Recently Google open-source version of the Web page data visualization tool Embedding Projector, the project as part of Tensorflow, high-dimensional data can be visual display and analysis. The following is the Lei Feng network (public: Lei Feng network) compiled compiled Google Research Institute content, without permission shall not be reproduced.
Recent machine learning industry can be described as fruitful, from image recognition, language translation and then to medical diagnosis, can be described as eye-opener. With the widespread use of machine learning, exploring how models understand data is becoming increasingly important, but data are usually expressed in hundreds of thousands of dimensions, so we need a specialized tool to explore, This data is high-dimensional.
In order to make it more intuitive to study the data, we open up our own web page version of the data visualization tool Embedding Projector, this visualization tool is part of TensorFlow, can be used for high-dimensional data visualization and analysis, in addition to a Single version, this version does not need to install TensorFlow, can be run directly, we can go to projector.tensorflow.org download.

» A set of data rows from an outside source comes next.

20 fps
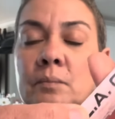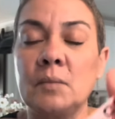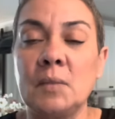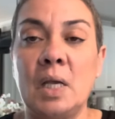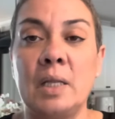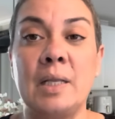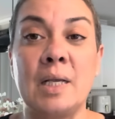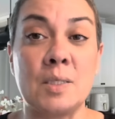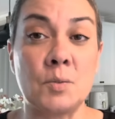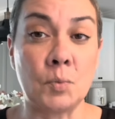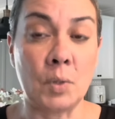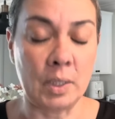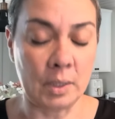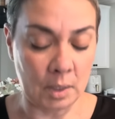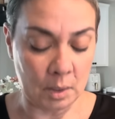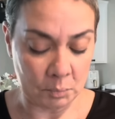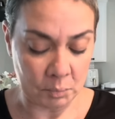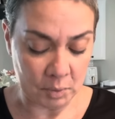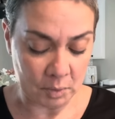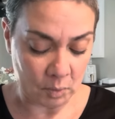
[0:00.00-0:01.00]
And that's why I
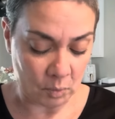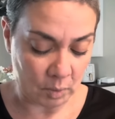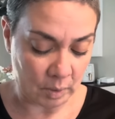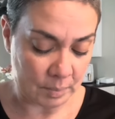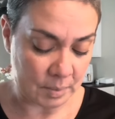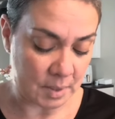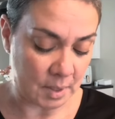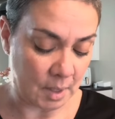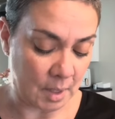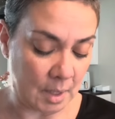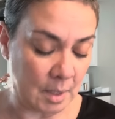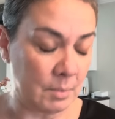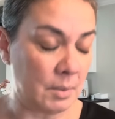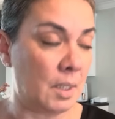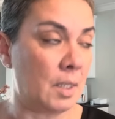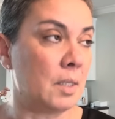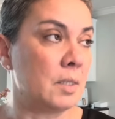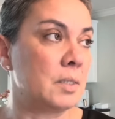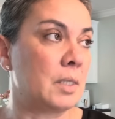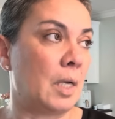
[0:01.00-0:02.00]
didn't put no lipstick on
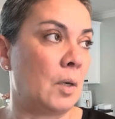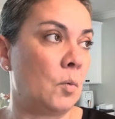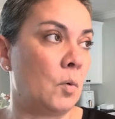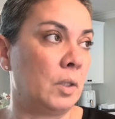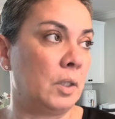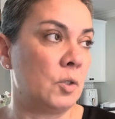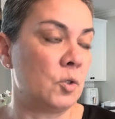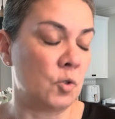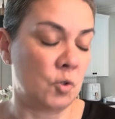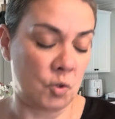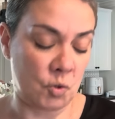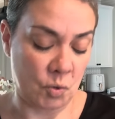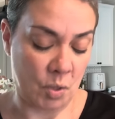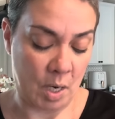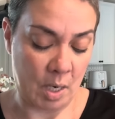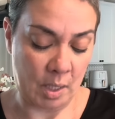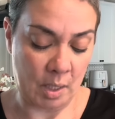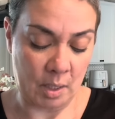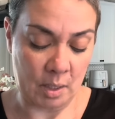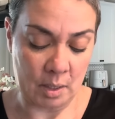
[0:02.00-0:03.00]
because I wanted to try
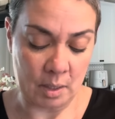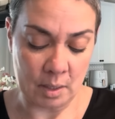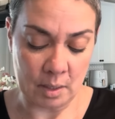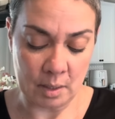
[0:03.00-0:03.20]
it.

Usually we need to train the data is not directly as a machine learning algorithm input, we should these data (such as: words, sound, video and other data) expressed as a machine can understand (processed) data form. We use the embedded method, that is, the data represented as a vector, the vector contains all aspects of data information. For example, in natural language, two similar words are mapped to two different points in the same vector space, but the positions of the two points should be similar.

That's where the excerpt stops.